Five Main Topics
“Mood disorders” are heritable and serious psychiatric disorders, for which we focus on “major depressive disorder (MDD)” and “bipolar disorder (BD)”. In the past decade, with cooperation with hospitals across the nation, we have recruited participants and collected data from hundreds of mood disorder patients, including demographic data, clinical symptoms, neurocognitive performance, sleep questions, and a sort of self-administered questionnaires, as well as bio-samples, etc. Combining with genotyping and next generational sequencing techniques, we conduct a series of genomics and bioinformatics analyses to integrate the genomic and phenotypic data for mood disorders for building genetic maps for MDD and BD in Taiwanese population. Moreover, with the completion of literature review and data prioritization procedures, we have built a candidate gene database for mood disorders for the next step to evaluate the relevance of these candidate genes in Taiwanese samples. In addition, previous genomic studies of mood disorders are often restricted to diagnosis per se without considering its episodic feature in nature. We aim to follow patients from their acute state to remission. Through comprehensive data collection and systematic analyses, we anticipate that our findings in this regard would shed light on the understanding about the pathogenesis of mood disorders, and can eventually translate for clinical use in the near future to assist for diagnosis, monitoring disease course and treatment response.

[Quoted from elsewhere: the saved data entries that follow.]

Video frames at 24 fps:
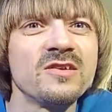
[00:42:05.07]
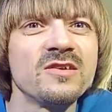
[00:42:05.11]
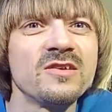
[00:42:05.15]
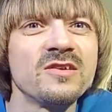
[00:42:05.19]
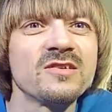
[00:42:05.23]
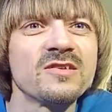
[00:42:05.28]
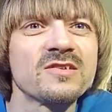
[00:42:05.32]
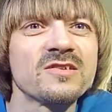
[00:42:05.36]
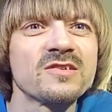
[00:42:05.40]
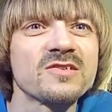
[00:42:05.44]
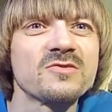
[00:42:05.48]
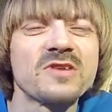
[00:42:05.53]

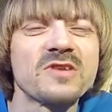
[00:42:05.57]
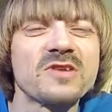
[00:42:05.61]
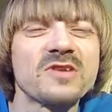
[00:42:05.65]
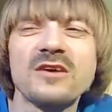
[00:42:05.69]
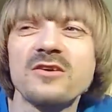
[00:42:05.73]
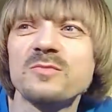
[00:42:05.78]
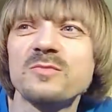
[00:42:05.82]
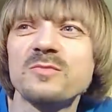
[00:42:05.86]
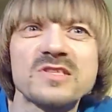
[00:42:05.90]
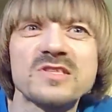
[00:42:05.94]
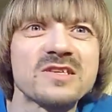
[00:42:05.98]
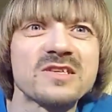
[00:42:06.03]
So now I'm
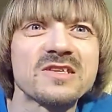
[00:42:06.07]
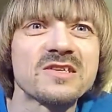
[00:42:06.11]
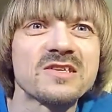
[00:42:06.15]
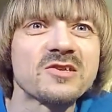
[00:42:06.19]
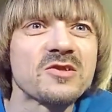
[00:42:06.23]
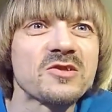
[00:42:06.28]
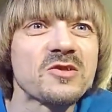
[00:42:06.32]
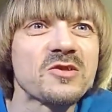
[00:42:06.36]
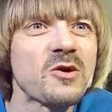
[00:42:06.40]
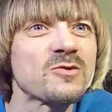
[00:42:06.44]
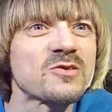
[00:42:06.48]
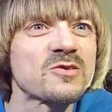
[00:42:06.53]
listening to
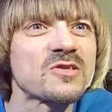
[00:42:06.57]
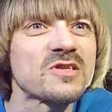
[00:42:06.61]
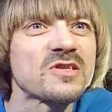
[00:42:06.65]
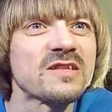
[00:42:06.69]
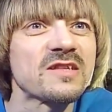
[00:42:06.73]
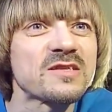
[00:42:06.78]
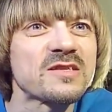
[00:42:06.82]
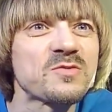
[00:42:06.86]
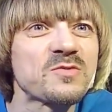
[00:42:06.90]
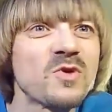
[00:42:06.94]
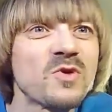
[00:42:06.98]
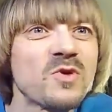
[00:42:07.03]
those, and
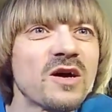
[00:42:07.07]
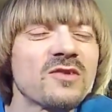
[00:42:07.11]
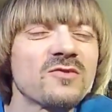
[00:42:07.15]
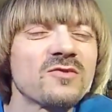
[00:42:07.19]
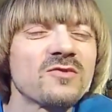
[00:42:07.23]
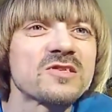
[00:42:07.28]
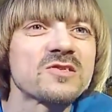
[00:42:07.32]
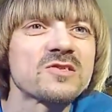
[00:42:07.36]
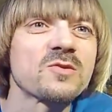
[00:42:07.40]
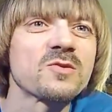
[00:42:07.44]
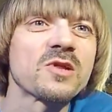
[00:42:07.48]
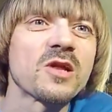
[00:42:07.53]
that's why I don't
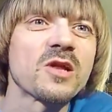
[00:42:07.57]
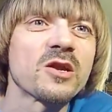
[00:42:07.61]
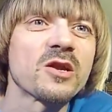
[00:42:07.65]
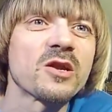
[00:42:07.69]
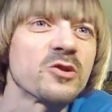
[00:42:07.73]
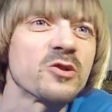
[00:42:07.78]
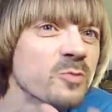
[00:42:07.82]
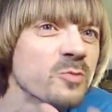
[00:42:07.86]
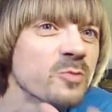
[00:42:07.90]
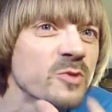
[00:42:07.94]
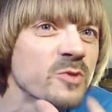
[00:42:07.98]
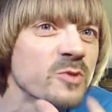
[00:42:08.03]
listen to a lot of
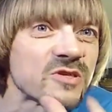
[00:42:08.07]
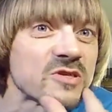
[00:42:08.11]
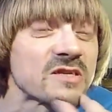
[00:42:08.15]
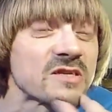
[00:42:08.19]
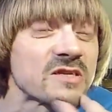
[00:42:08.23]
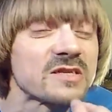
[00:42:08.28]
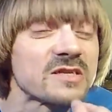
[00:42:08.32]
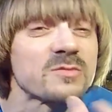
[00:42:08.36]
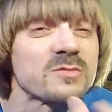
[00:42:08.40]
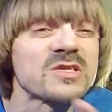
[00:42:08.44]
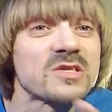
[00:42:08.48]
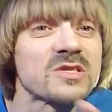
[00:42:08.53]
new music, because
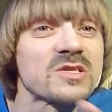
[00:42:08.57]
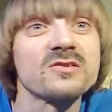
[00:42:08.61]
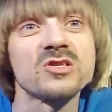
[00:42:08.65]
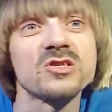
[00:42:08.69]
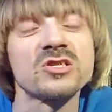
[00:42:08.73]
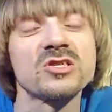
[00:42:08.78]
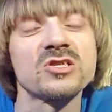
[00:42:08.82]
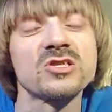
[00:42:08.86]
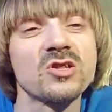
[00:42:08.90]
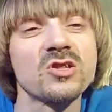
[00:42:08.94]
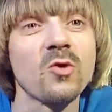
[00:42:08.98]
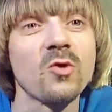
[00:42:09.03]
I'm still
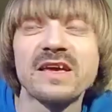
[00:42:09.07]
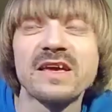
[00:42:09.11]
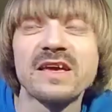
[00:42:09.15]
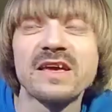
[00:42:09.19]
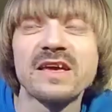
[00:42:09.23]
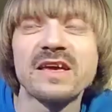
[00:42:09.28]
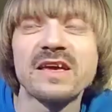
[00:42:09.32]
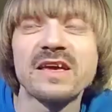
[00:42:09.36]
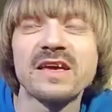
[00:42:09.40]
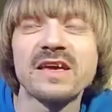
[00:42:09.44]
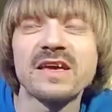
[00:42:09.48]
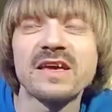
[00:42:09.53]
listening to
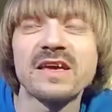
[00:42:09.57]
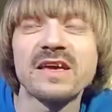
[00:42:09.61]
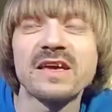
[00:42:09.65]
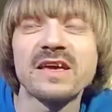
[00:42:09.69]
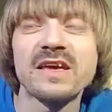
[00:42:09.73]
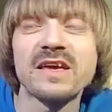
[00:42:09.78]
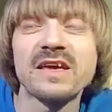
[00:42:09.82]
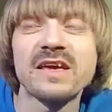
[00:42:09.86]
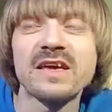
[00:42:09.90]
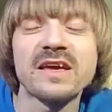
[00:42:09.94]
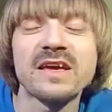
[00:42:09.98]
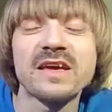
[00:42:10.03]

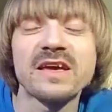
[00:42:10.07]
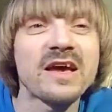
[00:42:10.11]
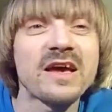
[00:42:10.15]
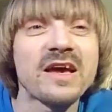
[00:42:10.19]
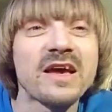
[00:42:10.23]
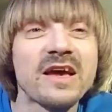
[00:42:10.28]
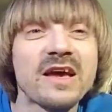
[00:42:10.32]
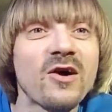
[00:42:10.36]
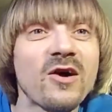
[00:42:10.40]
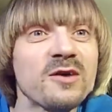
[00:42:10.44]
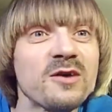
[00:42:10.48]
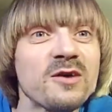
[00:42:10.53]
caught
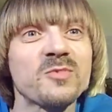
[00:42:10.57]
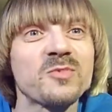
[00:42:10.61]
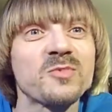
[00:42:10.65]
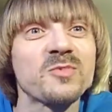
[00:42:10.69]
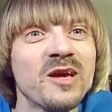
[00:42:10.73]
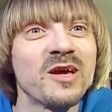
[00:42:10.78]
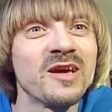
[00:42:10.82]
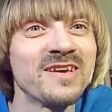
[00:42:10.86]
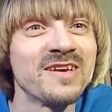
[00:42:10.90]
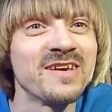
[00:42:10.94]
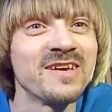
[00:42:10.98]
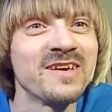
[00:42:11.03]
up
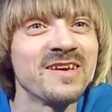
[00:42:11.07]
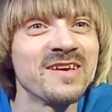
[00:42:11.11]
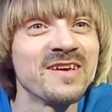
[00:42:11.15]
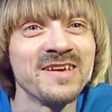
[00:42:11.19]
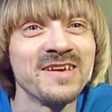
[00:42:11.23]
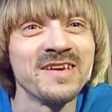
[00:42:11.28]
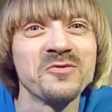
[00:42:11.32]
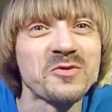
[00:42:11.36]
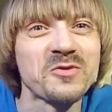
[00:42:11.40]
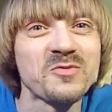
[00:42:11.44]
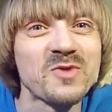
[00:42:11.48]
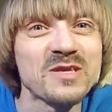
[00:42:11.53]

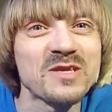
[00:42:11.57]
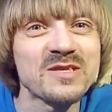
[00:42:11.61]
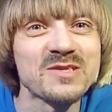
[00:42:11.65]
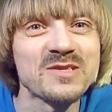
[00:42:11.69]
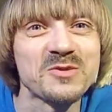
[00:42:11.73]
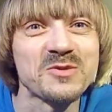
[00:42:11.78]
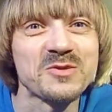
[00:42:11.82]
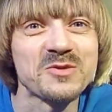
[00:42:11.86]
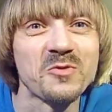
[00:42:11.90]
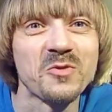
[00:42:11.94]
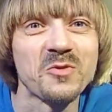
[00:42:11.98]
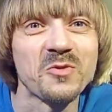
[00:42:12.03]
with the rest
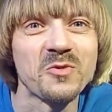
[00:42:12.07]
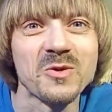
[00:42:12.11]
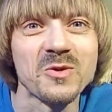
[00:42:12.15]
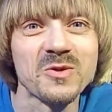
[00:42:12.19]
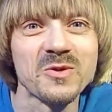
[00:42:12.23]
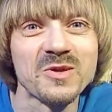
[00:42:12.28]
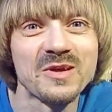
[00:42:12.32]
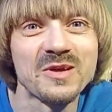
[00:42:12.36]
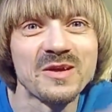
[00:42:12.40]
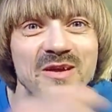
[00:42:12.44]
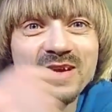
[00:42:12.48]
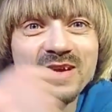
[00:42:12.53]
of the world.
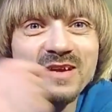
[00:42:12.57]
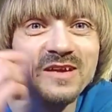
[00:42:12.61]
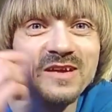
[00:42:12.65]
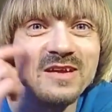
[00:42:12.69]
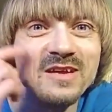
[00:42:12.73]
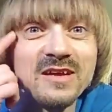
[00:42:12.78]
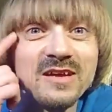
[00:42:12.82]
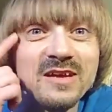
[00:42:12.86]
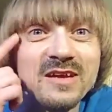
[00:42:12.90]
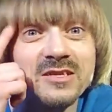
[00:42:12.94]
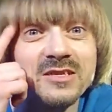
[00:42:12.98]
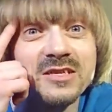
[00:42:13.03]

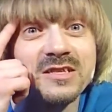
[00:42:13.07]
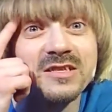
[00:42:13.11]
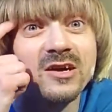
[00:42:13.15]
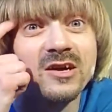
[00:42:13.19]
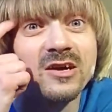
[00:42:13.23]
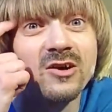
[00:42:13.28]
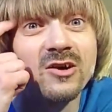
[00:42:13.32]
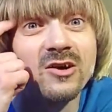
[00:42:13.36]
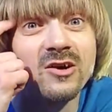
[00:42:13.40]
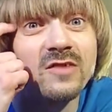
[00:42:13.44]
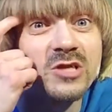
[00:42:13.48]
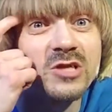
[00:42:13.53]
Do you think I'll
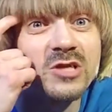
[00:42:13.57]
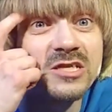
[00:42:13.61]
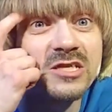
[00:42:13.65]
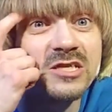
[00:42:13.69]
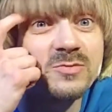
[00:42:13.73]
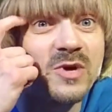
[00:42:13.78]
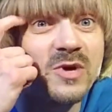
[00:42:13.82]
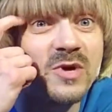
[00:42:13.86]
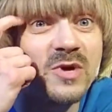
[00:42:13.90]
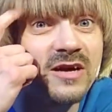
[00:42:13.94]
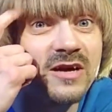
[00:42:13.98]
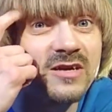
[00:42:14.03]
ever change
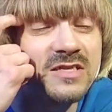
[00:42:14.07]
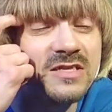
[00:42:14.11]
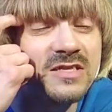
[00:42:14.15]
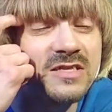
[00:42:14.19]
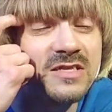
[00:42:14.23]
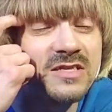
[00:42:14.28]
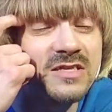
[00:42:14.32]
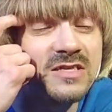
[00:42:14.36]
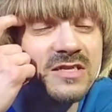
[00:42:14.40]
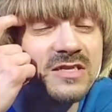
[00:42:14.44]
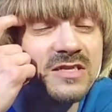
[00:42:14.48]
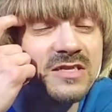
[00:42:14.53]
hairstyle?
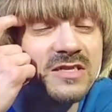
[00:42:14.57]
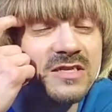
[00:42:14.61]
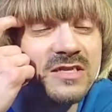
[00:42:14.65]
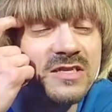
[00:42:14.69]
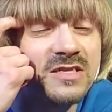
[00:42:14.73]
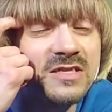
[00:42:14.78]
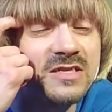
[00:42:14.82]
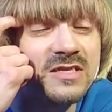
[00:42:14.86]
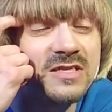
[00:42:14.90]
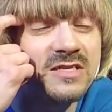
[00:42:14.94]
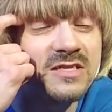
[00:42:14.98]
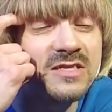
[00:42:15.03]
No,
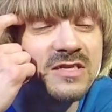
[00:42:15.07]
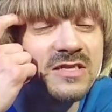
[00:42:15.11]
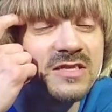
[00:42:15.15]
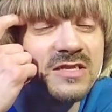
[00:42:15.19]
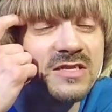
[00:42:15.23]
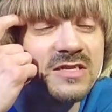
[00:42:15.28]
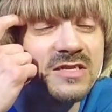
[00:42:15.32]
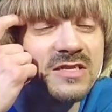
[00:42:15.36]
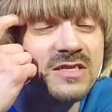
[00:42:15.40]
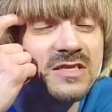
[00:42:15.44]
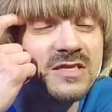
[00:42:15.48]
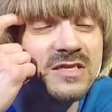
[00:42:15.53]
I don't
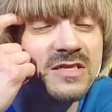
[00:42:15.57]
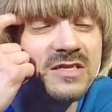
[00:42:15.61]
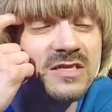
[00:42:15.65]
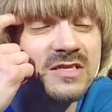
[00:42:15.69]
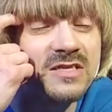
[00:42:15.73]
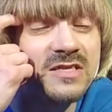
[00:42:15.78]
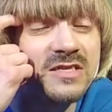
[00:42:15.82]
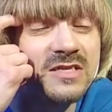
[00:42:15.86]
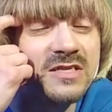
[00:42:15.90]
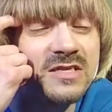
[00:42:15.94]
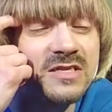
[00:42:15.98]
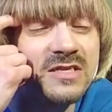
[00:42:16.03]
think so.
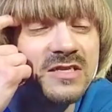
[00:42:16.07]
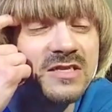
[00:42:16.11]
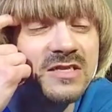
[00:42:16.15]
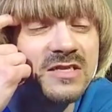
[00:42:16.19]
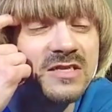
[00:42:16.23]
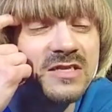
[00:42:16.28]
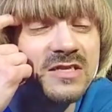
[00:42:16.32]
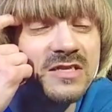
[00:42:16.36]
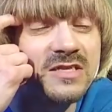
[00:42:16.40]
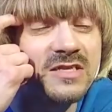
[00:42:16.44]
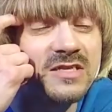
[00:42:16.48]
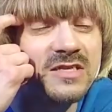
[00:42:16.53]
The
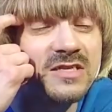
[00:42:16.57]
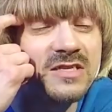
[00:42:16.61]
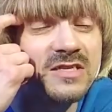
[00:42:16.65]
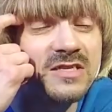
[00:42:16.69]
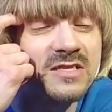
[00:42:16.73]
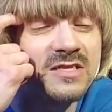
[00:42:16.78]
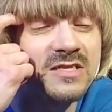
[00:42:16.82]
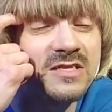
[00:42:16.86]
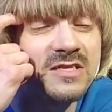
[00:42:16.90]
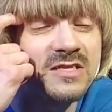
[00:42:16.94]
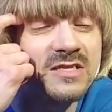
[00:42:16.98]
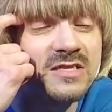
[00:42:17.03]
only way I will
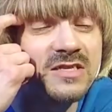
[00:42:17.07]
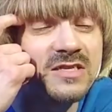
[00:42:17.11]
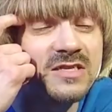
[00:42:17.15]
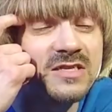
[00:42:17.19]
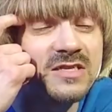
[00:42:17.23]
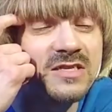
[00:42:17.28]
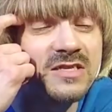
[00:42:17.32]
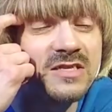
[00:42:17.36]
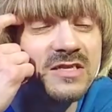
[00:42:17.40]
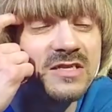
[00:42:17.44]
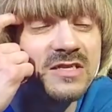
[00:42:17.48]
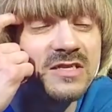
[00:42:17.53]
change it if it
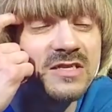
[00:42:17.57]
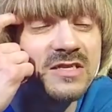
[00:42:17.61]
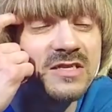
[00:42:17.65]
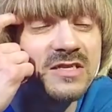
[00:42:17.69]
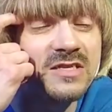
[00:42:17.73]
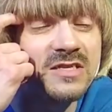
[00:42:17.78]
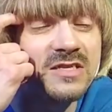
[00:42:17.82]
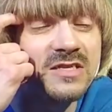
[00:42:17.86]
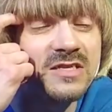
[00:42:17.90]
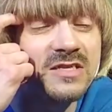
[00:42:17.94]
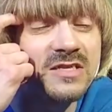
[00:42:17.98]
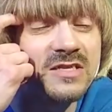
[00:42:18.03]
starts
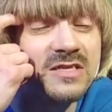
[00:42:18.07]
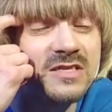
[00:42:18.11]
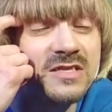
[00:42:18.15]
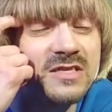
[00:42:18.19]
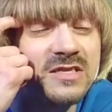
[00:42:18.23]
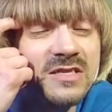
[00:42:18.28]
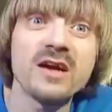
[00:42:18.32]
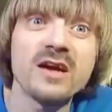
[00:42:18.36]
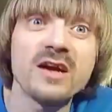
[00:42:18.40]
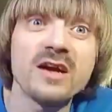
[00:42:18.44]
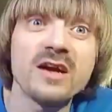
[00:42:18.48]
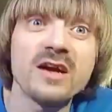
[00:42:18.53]
losing my
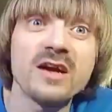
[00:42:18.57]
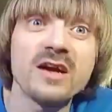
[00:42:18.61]
hair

“Microbiota” is one of the new research fields in recent years. In human body, the microbiota genomics (microbiome) information is about 200 times larger than a human genome. Many human complex traits and diseases are influenced by the interaction between host factors and environments, for which microbiota may contribute significantly. Microbiota composition in humans not only reflect their metabolism ability, but also affect host gene expression, which makes a unique focus in studying gene-environment interactions for health related topics. For instance, subjects with healthy diets are associated with a reduced risk of developing depression or anxiety in both animal studies and clinical trials. This is partially through the influence of microbiota and metabolism ability. To investigate the roles of microbiota on mood disorders, we applied next generation sequencing for stool samples from mood disorder patients and healthy controls. Combining with data collection in diet and behaviors, as well as additional genomic information, we are conducting study to explore the effects of microbiota composition on human mood regulation. We hope that study findings would benefit developing novel intervention or therapy for mood disorders.
“Youth mental health” is highly correlated with the development of adult mental health. Promoting mental health is an important health policy, and we all agree that ‘An ounce of prevention is worth a pound of cure’. In the past few years, we recruited thousands of school students from a number of elementary and junior high schools in big Taipei area to build several nested cohorts across different grades of students. We repeatedly measure students’ emotion and behavioral changes in consecutive years, including demographic variables, mental health related traits, mood and sleep, attentions, etc, to get a better sense of adolescents’ healthy developmental trajectories. Parents of students also fill out questionnaires regarding themselves, and their observations to evaluate students’ traits from parental perspective. We hope to provide evidence-based information to aid with improving mental health in school children through systematically investigating issues related to youth mental health.
“Metabolic syndrome and obesity” is one of the most concerned health related issues in the recent decade. Obesity causes abnormal metabolic and physical symptoms, such as insulin resistance, diabetes, dyslipidemia, hypertension or cardiovascular disease clinically. However, among the obese population, there is a proportion of individuals has normal metabolism and has low risk of developing chronic diseases or metabolic symptoms. With extensive clinical data collection and bio-sample collection, we utilize different analytical tools and technical platforms to study individuals of normal versus abnormal metabolism, to explore the effects of specific genetic variants, hormone secretion, and metabolomics on metabolism status. This study aims to better understand the relationships between metabolism status and a series of biomarkers and metabolic indexes, and potential usage of study findings in shaping a better metabolism profile and treatment response.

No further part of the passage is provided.